> _Exercise description_: The lines to retype run from the one containing "[4:03.57-4:04.57]" through the end of the listing below. Reproduce them exactly, leaving out pictures.
[Start of Attachment]
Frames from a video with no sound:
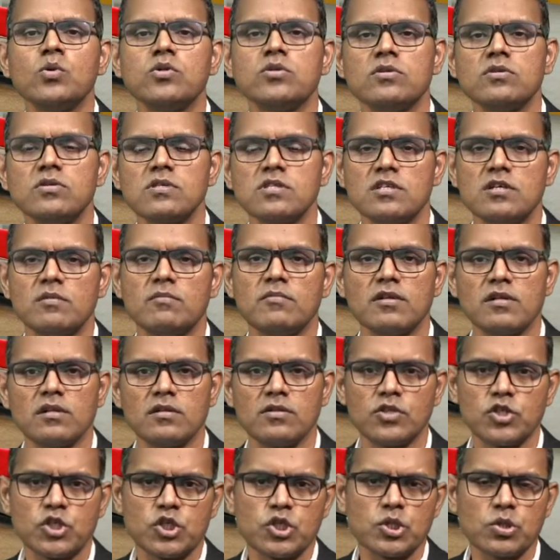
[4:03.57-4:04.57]
to
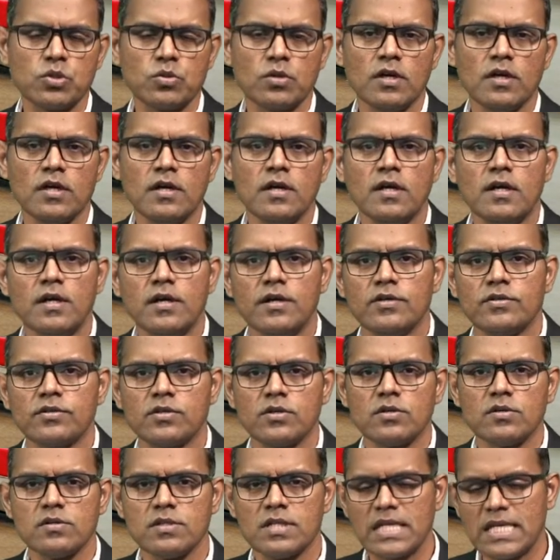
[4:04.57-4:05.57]
Terminal 2.
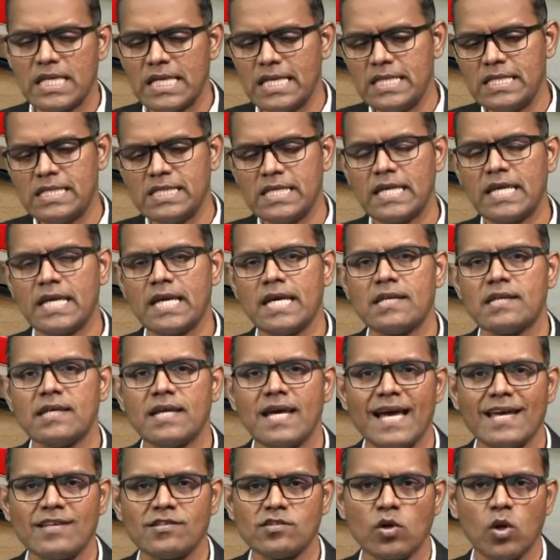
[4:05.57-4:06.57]
So the e-ticket
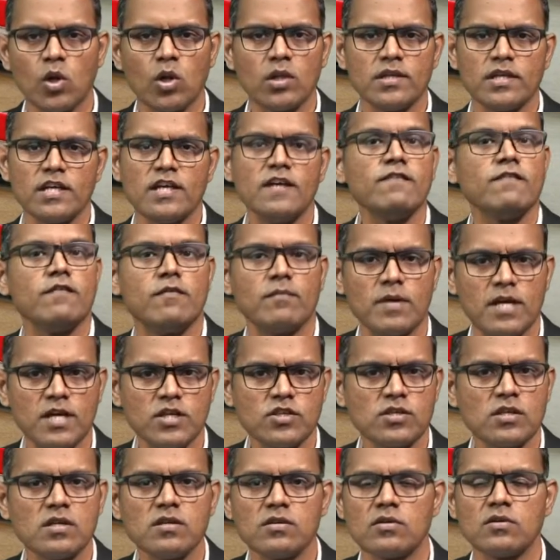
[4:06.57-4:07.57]
has all the information.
[End of Attachment]
> _Result for this task_:
[4:03.57-4:04.57]
to
[4:04.57-4:05.57]
Terminal 2.
[4:05.57-4:06.57]
So the e-ticket
[4:06.57-4:07.57]
has all the information.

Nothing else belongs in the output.